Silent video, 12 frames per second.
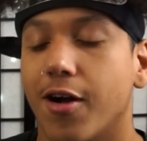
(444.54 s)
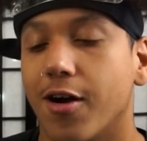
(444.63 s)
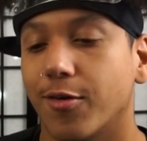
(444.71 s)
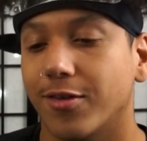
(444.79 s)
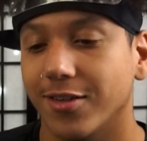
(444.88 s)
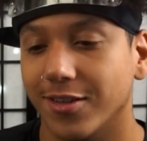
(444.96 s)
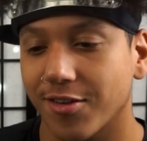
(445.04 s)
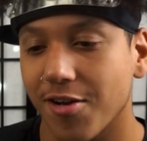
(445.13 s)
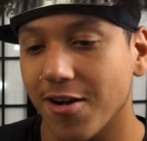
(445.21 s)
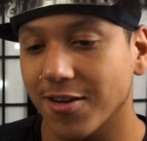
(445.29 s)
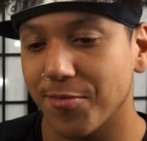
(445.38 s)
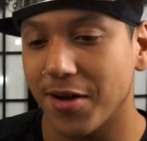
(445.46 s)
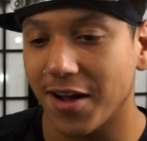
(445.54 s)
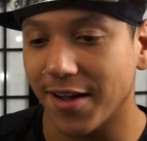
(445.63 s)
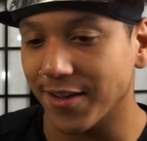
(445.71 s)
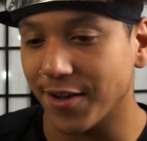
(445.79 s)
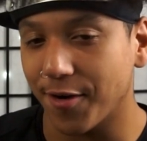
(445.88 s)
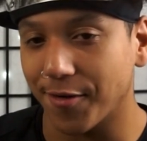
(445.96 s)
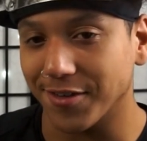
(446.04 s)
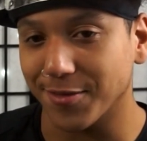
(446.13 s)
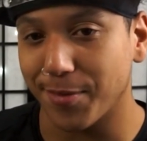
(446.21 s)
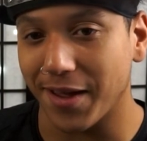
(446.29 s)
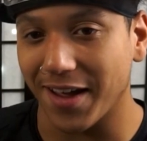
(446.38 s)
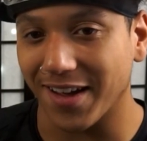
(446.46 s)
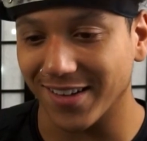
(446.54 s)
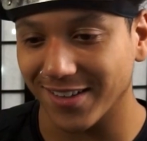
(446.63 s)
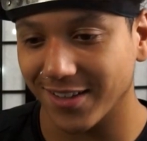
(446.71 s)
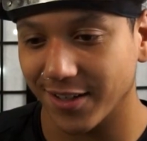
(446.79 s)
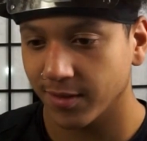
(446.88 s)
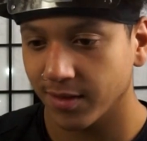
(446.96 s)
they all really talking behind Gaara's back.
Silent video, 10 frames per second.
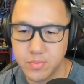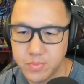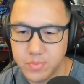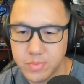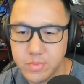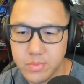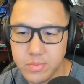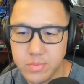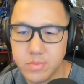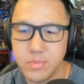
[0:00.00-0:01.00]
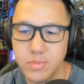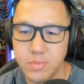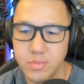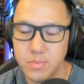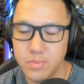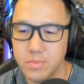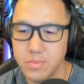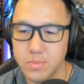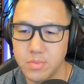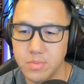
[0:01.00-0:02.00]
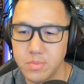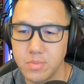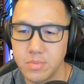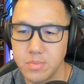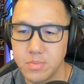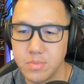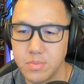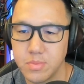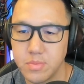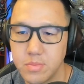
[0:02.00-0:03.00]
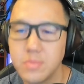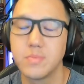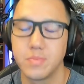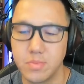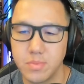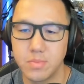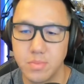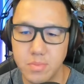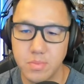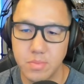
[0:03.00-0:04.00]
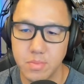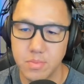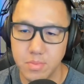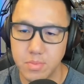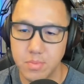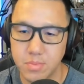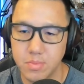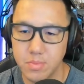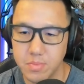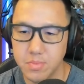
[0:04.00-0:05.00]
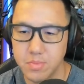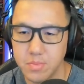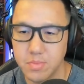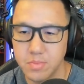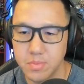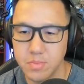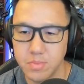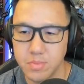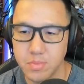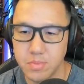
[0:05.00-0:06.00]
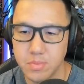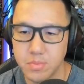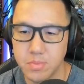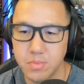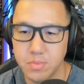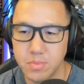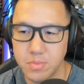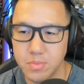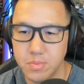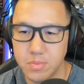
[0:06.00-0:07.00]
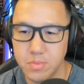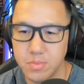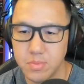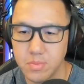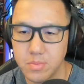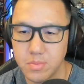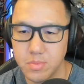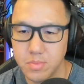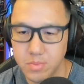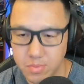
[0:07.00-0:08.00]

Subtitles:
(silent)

■ What you need to do ■
Copy every line of the data above in which the string "second" appears.

■ Written response ■
Silent video, 12 frames per second.
Silent video, 10 frames per second.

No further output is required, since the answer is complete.